Résumé

Jusqu'à la fin des années 1960 en France, la danse classique est le seul style chorégraphique à bénéficier de subventions publiques. L'aide de l’État est surtout dirigée vers le Ballet de l’Opéra de Paris, et les troupes rattachées aux maisons d’opéra de province sont principalement financées par les municipalités. À cette époque, les aspirations au changement exprimées par les mouvements sociaux de mai 1968 sont aussi très vives dans le milieu de la danse où se multiplient les démarches innovatrices. Menées tantôt par des artistes dissidents du monde académique, tantôt par des militants de longue date, ces expériences artistiques d’une grande diversité sont rassemblées d’abord sous les termes de danse moderne, puis, progressivement à partir des années 1970, sous ceux de danse contemporaine.

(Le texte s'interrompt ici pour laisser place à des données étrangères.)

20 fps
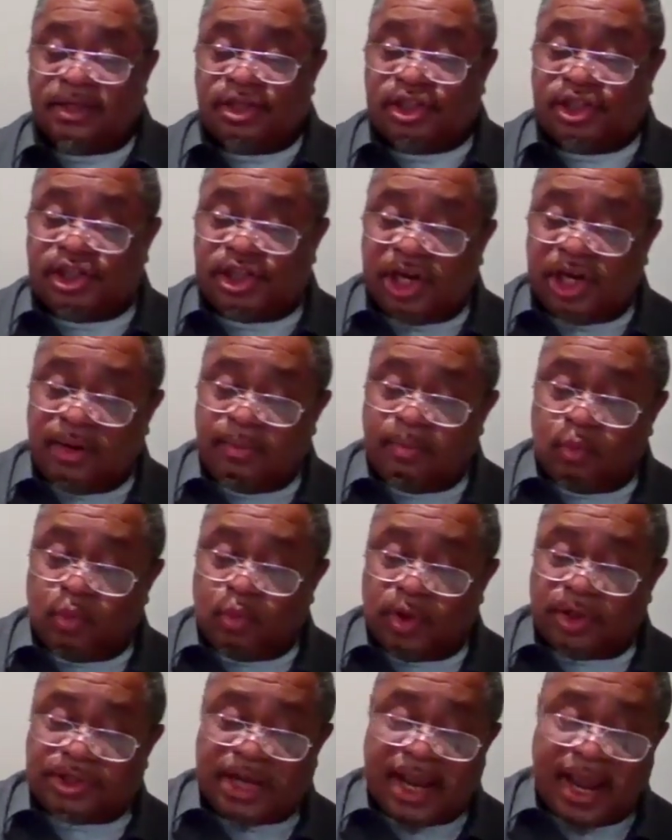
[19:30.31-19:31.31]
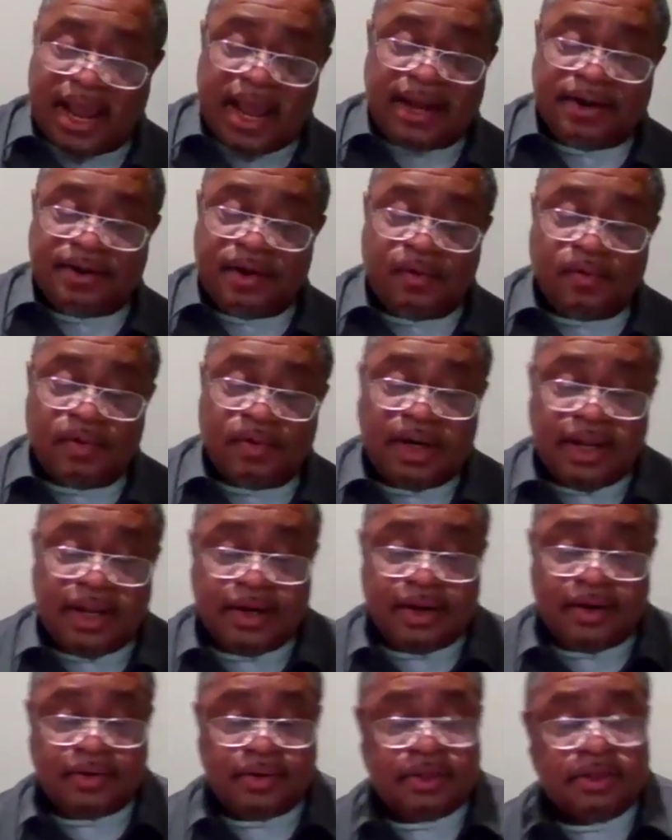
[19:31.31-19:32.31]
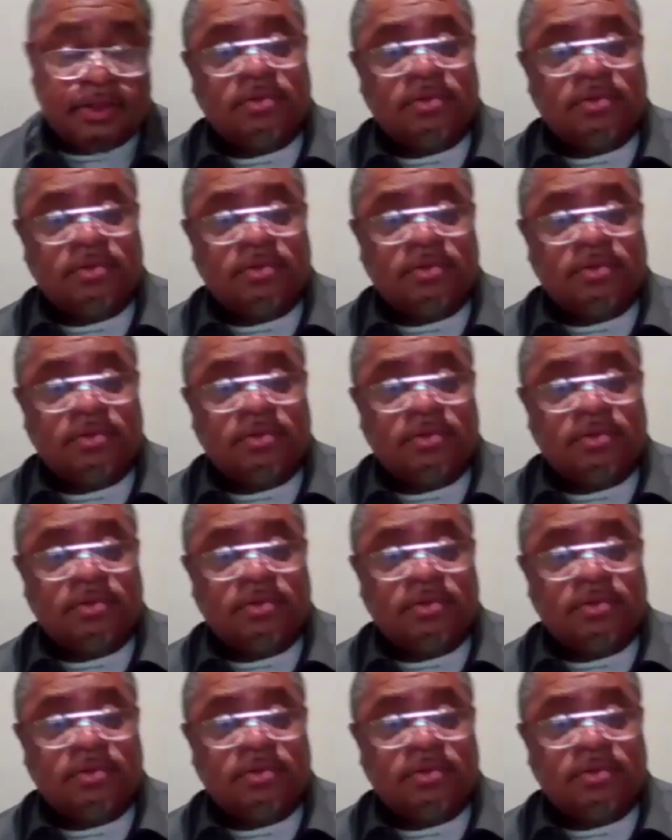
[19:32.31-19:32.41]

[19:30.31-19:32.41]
sheep which had no leader.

Ce nouveau style chorégraphique, qui prend son origine dans des allers-retours entre l’Europe et l’Amérique, à la charnière du xixe et du xxe siècle, revendique une véritable altérité par rapport à la technique classique. Dans l’entre-deux-guerres, il se développe principalement en Allemagne et aux États-Unis, formant deux voies distinctes mais reliées par de multiples échanges artistiques. Les danseurs modernes français qui œuvrent pour la reconnaissance de cette forme d’art dans les années 1950 et 1960 transmettent principalement l’héritage de la danse d’expression portée en Allemagne, dans la première moitié du xxe siècle, par des personnalités artistiques de premier plan : Rudolf Laban, Mary Wigman et Kurt Joos, notamment. Ils ont tous rencontré, dans leurs années de formation, des artistes et pédagogues issus du mouvement de la danse moderne allemande.

Parmi ces précurseurs, Françoise et Dominique Dupuy jouent un rôle clé dans la promotion de la danse moderne. Ils forment un couple et se sont connus alors qu’ils étaient interprètes dans la compagnie de Jean Weidt, danseur allemand communiste qui avait fui le nazisme et émigré en France, dans les années 1930. Weidt est très proche des milieux du théâtre parisien, il entretient notamment des relations amicales avec Roger Blin et Jean-Louis Barrault et répète dans un studio mis à sa disposition par Charles Dullin au Théâtre Sarah-Bernardt. En 1947, il remporte le Concours international de Copenhague, organisé par les Archives internationales de la danse, avec une pièce intitulée La Cellule qui est ovationnée par le public et considérée comme un chef-d’œuvre par des critiques scandinaves.

Dans leur parcours de cette époque, Françoise et Dominique Dupuy croisent également d’autres danseurs, notamment trois disciples de Mary Wigman – Jérôme Andrews, Jacqueline Robinson et Karin Waehner – qui forment, en 1953, la troupe des « Compagnons de la danse ». Robinson et Waehner, une danseuse d’origine allemande qui a suivi la totalité du cursus de l’école de Wigman (trois ans), se sont rencontrées en Suisse où cette dernière donne régulièrement des stages. Le parcours de Jérôme Andrews est différent. Né aux États-Unis, Il a été formé par les maîtres de la modern dance, mais aussi par Hanya Holm, qui dirige l’école Wigman aux États-Unis. Il remporte de grands succès comme interprète, notamment dans le music-hall à New York, Londres et Paris, dans les années 1940. La suite de sa carrière se déroule principalement en Europe et surtout en France. Au début des années 1950, il suit l’enseignement de Wigman elle-même, qu’il n’avait approché qu’indirectement jusqu’alors.

 

La présente contribution a pour principal objectif de montrer l’importance et les modalités de l’influence directe ou indirecte exercée par les artistes chorégraphiques allemands sur la jeune danse moderne française. Cette démonstration d’appuiera à la fois sur des sources orales (entretiens avec des artistes) et sur l’exploitation de fonds d’archives déposées à la Bibliothèque nationale de France (notamment ceux de Jacqueline Robinson et de Françoise et Dominique Dupuy).